First Solar (FSLR), a solar power company, missed its first-quarter expectations by a wide margin on Thursday. FSLR shares fell in extended trading.
Tempe, Arizona-based company earned a 40 cents per share on sales of 548 million dollars in the quarter ending March. Analysts polled by FactSet expected earnings of 99c per share on sales $714m. First Solar had lost 41 cents per share in the previous period on sales of 367 million.
The company also kept its outlook for the full year unchanged. First Solar projects earnings of $7.50 per share in 2023 on sales of $3.55 billion. This is based on its midpoint projections.

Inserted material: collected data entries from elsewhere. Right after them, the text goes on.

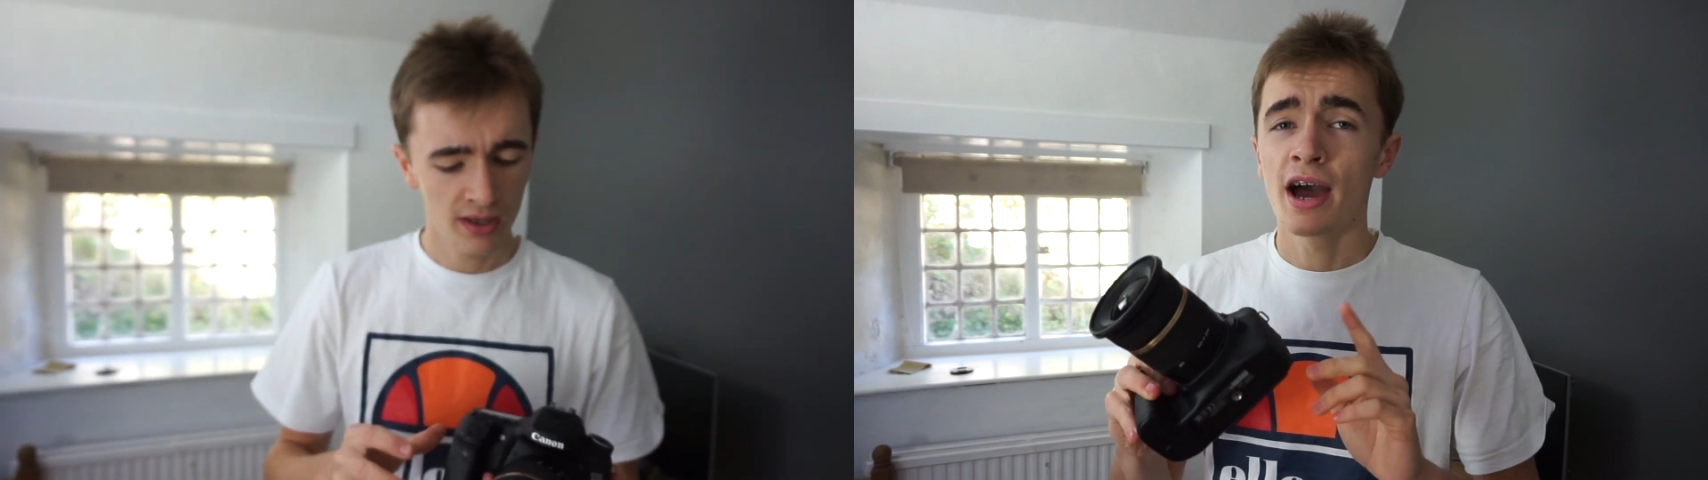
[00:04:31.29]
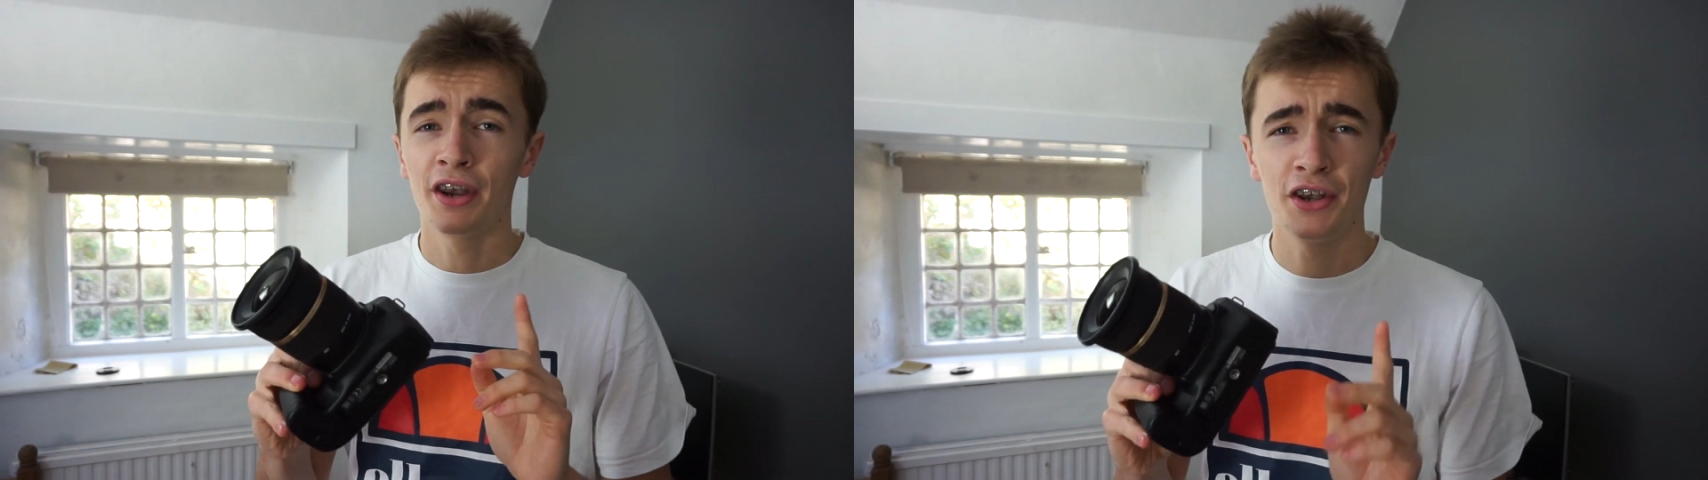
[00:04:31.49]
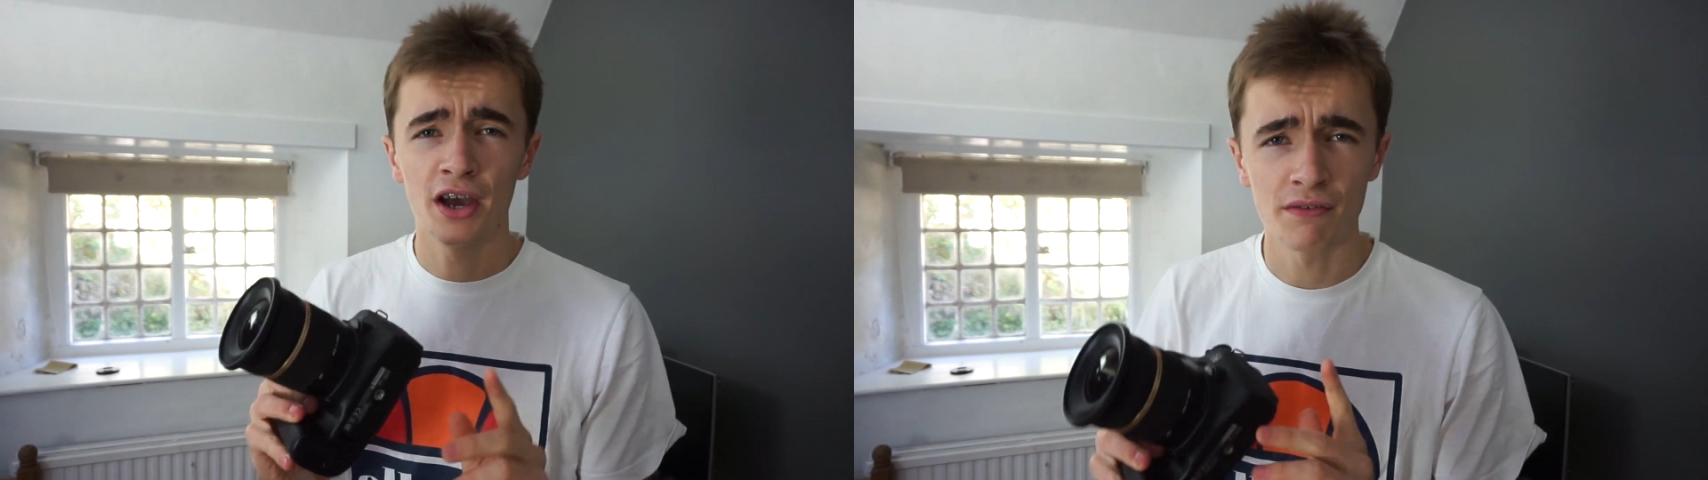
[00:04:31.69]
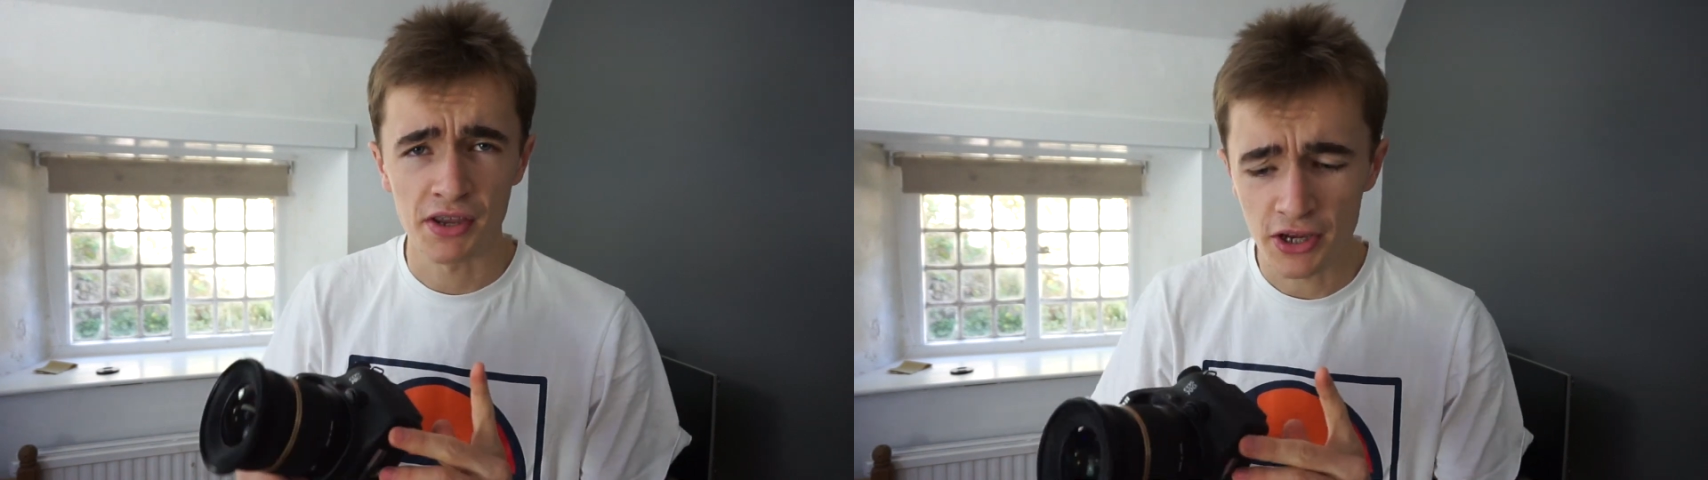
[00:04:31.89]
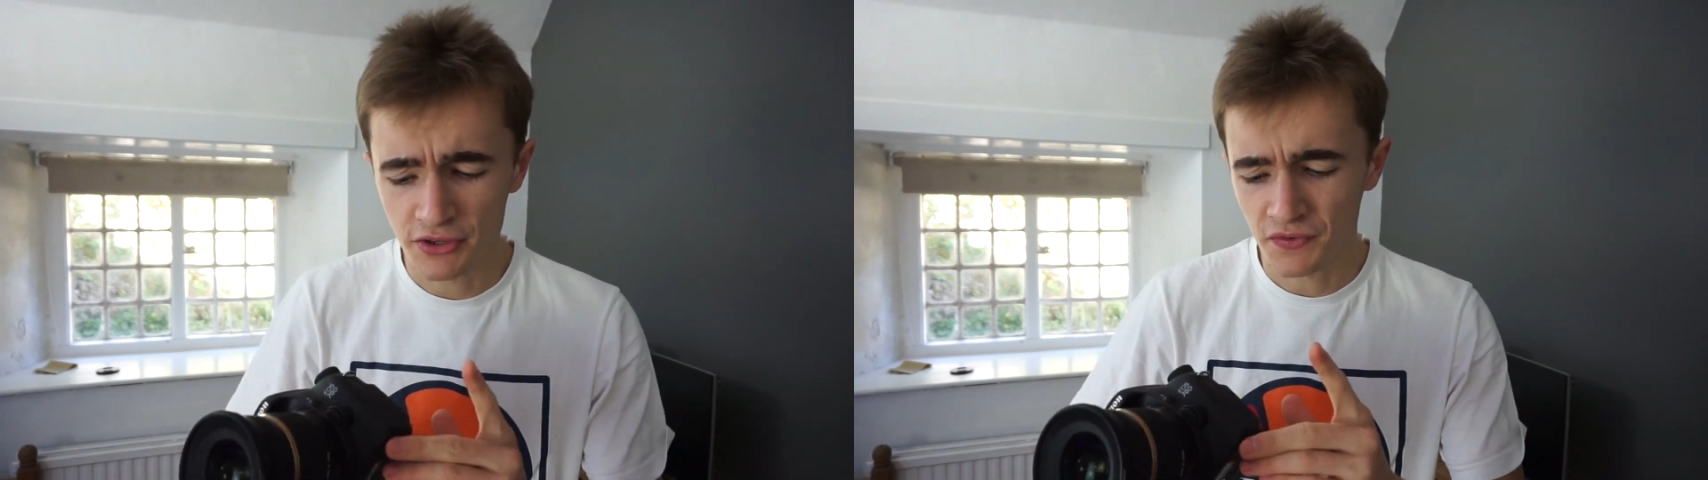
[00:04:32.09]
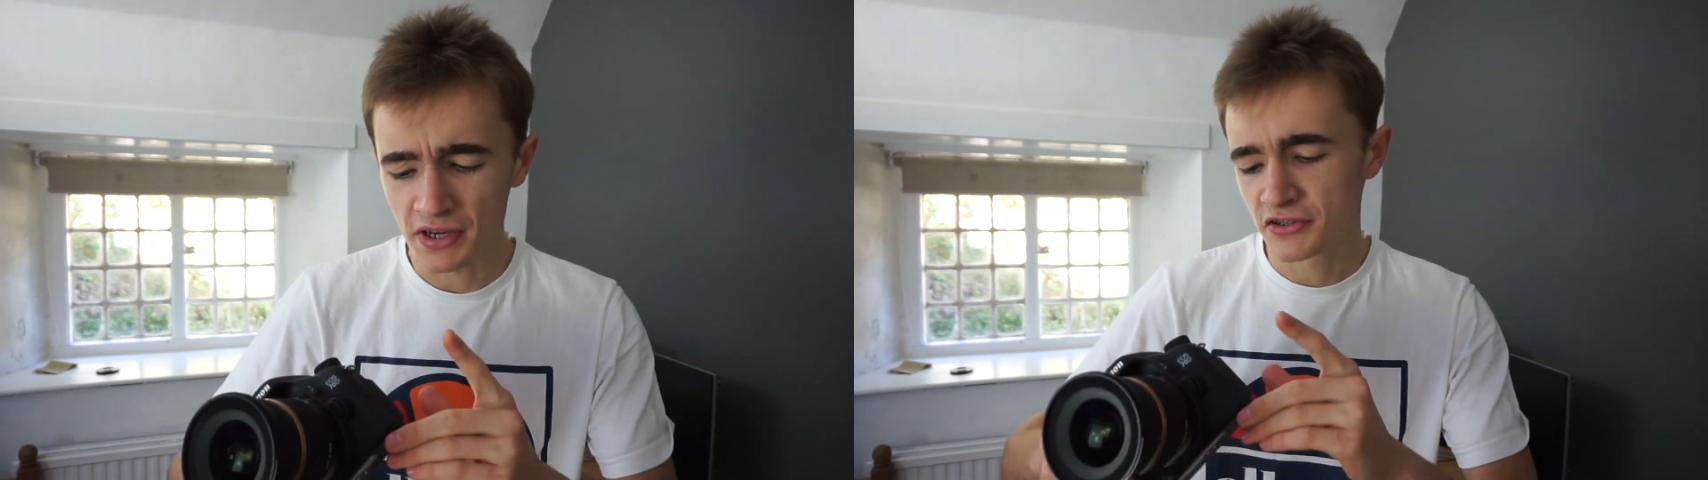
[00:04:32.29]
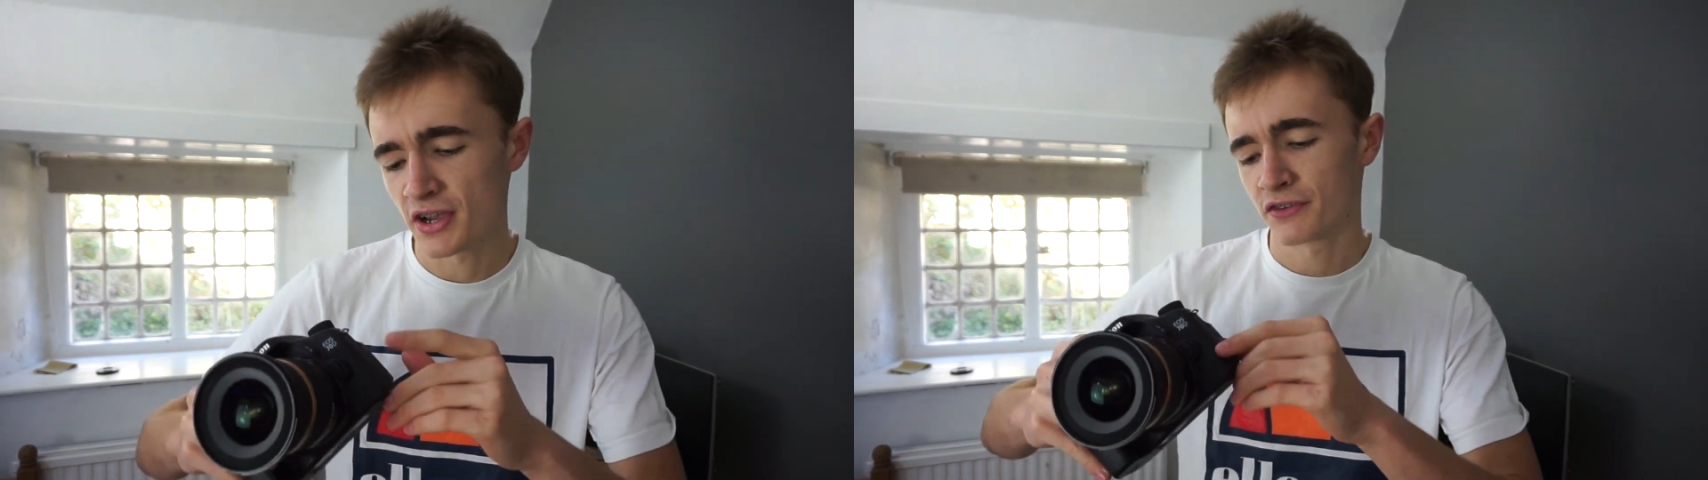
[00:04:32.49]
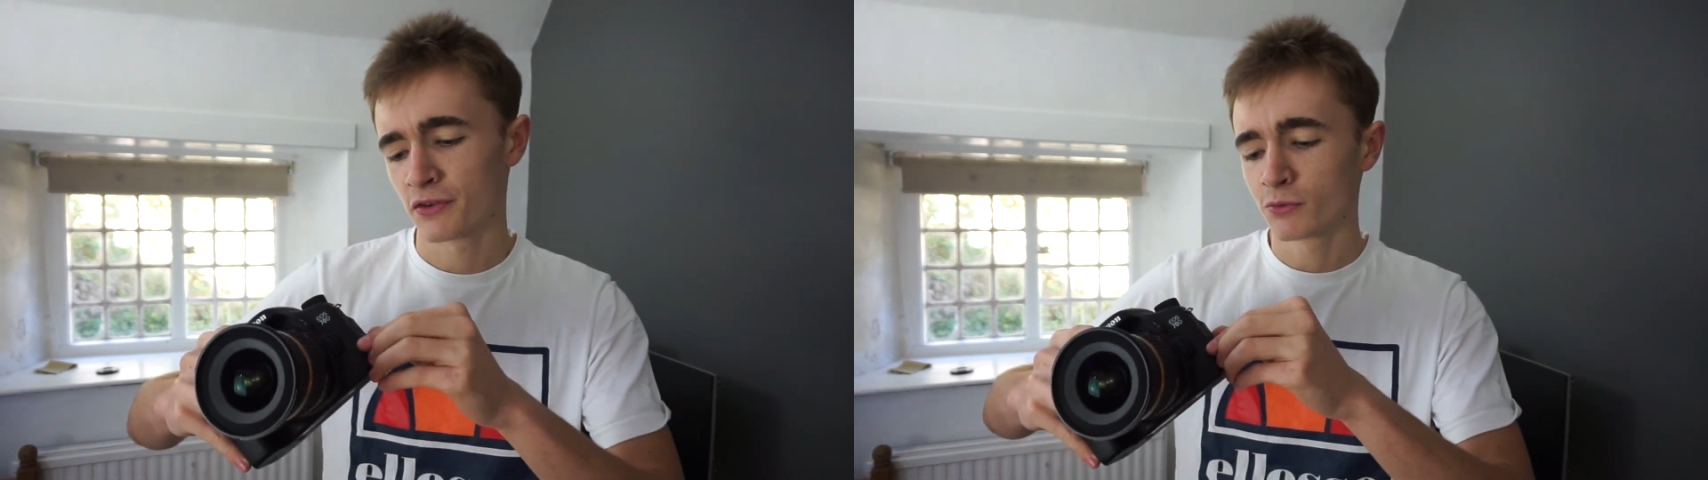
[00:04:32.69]
And another huge feature
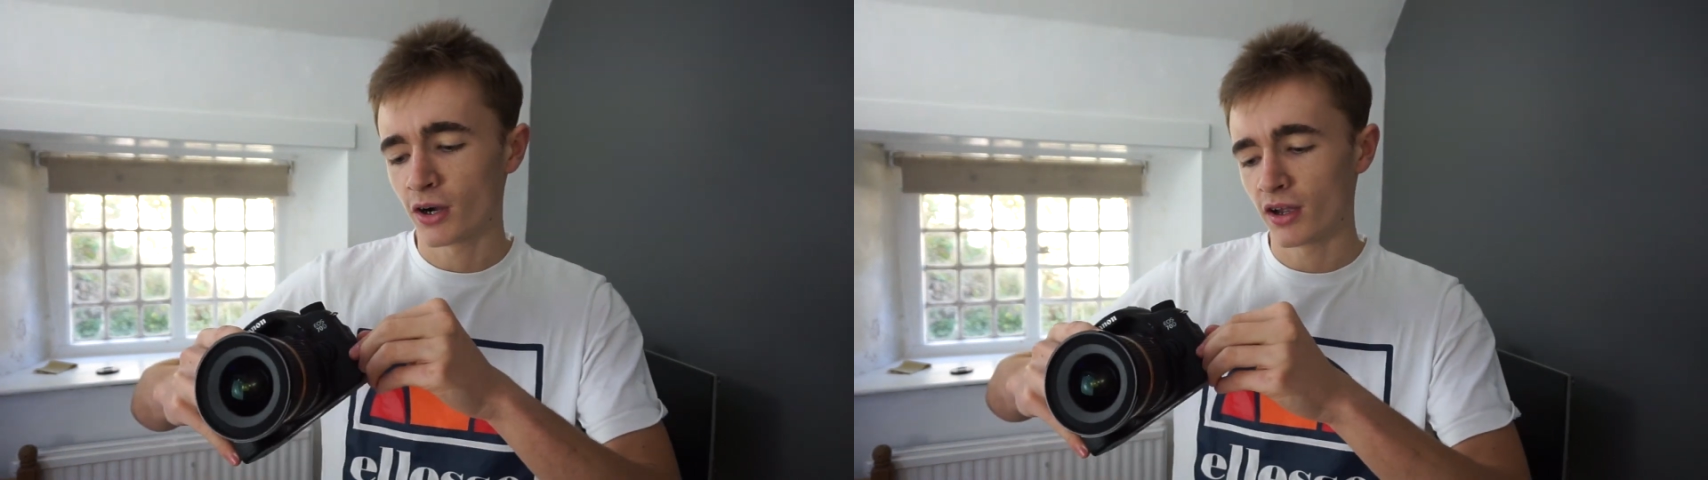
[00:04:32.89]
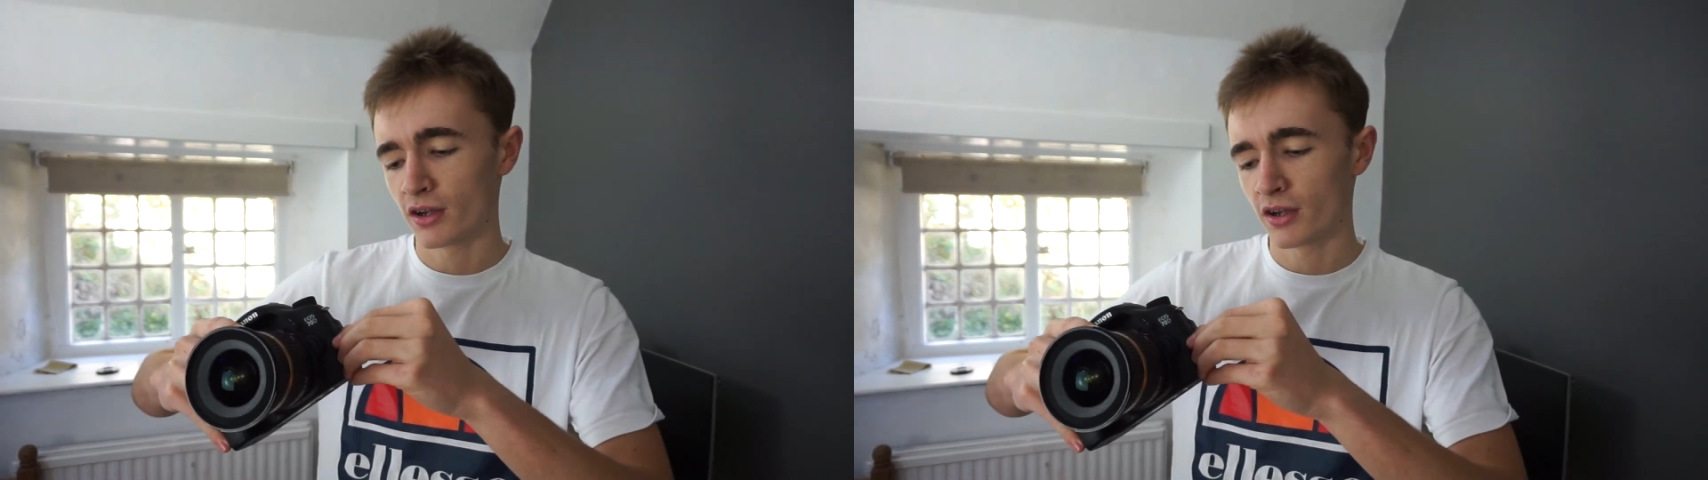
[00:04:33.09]
as to why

Analysts predicted earnings for the full year of $7.25 per share, based on sales of $3.54billion.
First Solar will lose 41 cents per share in 2022 on a sales volume of $2.62 Billion.

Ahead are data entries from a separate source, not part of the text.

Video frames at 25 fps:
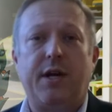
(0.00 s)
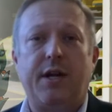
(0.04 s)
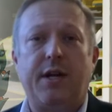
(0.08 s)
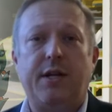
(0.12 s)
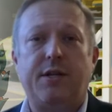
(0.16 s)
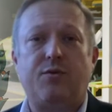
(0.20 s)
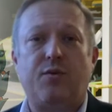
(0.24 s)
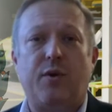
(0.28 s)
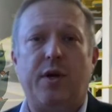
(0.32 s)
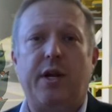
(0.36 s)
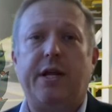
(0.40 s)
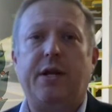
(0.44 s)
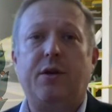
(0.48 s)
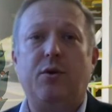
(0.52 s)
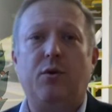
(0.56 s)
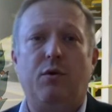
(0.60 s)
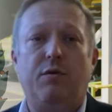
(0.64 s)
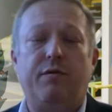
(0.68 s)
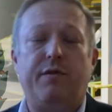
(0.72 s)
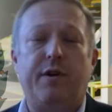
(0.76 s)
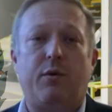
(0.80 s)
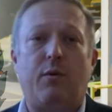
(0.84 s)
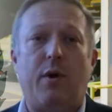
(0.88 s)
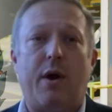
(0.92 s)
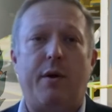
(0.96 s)
and it's really
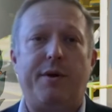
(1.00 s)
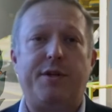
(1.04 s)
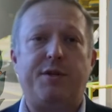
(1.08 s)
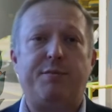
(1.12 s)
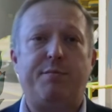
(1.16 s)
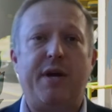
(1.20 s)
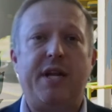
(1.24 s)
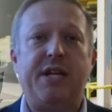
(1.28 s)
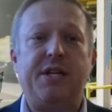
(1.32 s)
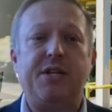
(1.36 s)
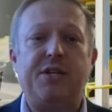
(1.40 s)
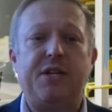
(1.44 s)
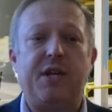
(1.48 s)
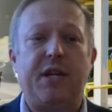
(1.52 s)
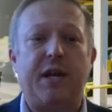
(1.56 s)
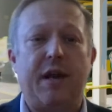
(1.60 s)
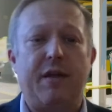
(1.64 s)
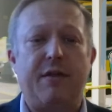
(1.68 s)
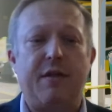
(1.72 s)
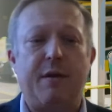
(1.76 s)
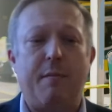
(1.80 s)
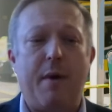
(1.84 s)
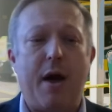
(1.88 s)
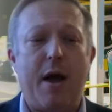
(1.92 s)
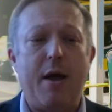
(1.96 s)
Norfolk where it's pinching
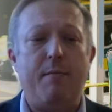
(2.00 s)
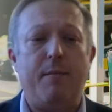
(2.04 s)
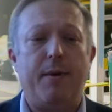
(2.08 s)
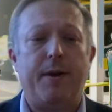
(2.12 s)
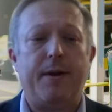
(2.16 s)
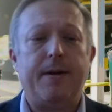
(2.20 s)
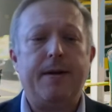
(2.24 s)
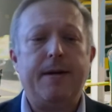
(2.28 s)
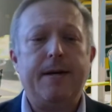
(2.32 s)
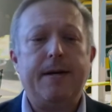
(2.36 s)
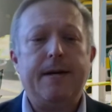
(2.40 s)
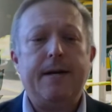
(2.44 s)
at the moment.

First Solar Stock Falls After Report
FSLR shares fell 5.3% in after-hours trades today to 190.27. First Solar's stock closed at 200.83 during the regular session on Thursday.
Mark Widmar, Chief Executive, said in a press release that "we entered 2023 with a significantly better commercial, operational and financial position" than the year before. This would set the stage for increased growth and profitability in 2023, as well as beyond.
First Solar is a manufacturer of thin-film, high-efficiency solar panels that are used in commercial and utility-scale installations.
First Solar is expected to benefit from the Inflation Reduction Act that was signed by President Joe Biden into law in August. The law provides $369 billion to expand renewable energy, making it the largest green-energy bill in U.S. history. This law offers tax credits for solar energy and other incentives.
The FSLR stock is a recent breakout
According to IBD Stock Checkup, FSLR is ranked 10th among 24 stocks in IBD’s Energy-Solar Industry Group. First Solar's IBD Composite rating is 49 out of 100.
On March 1, FSLR broke out of a 6-week consolidation pattern on IBD MarketSmith charts at a point to buy.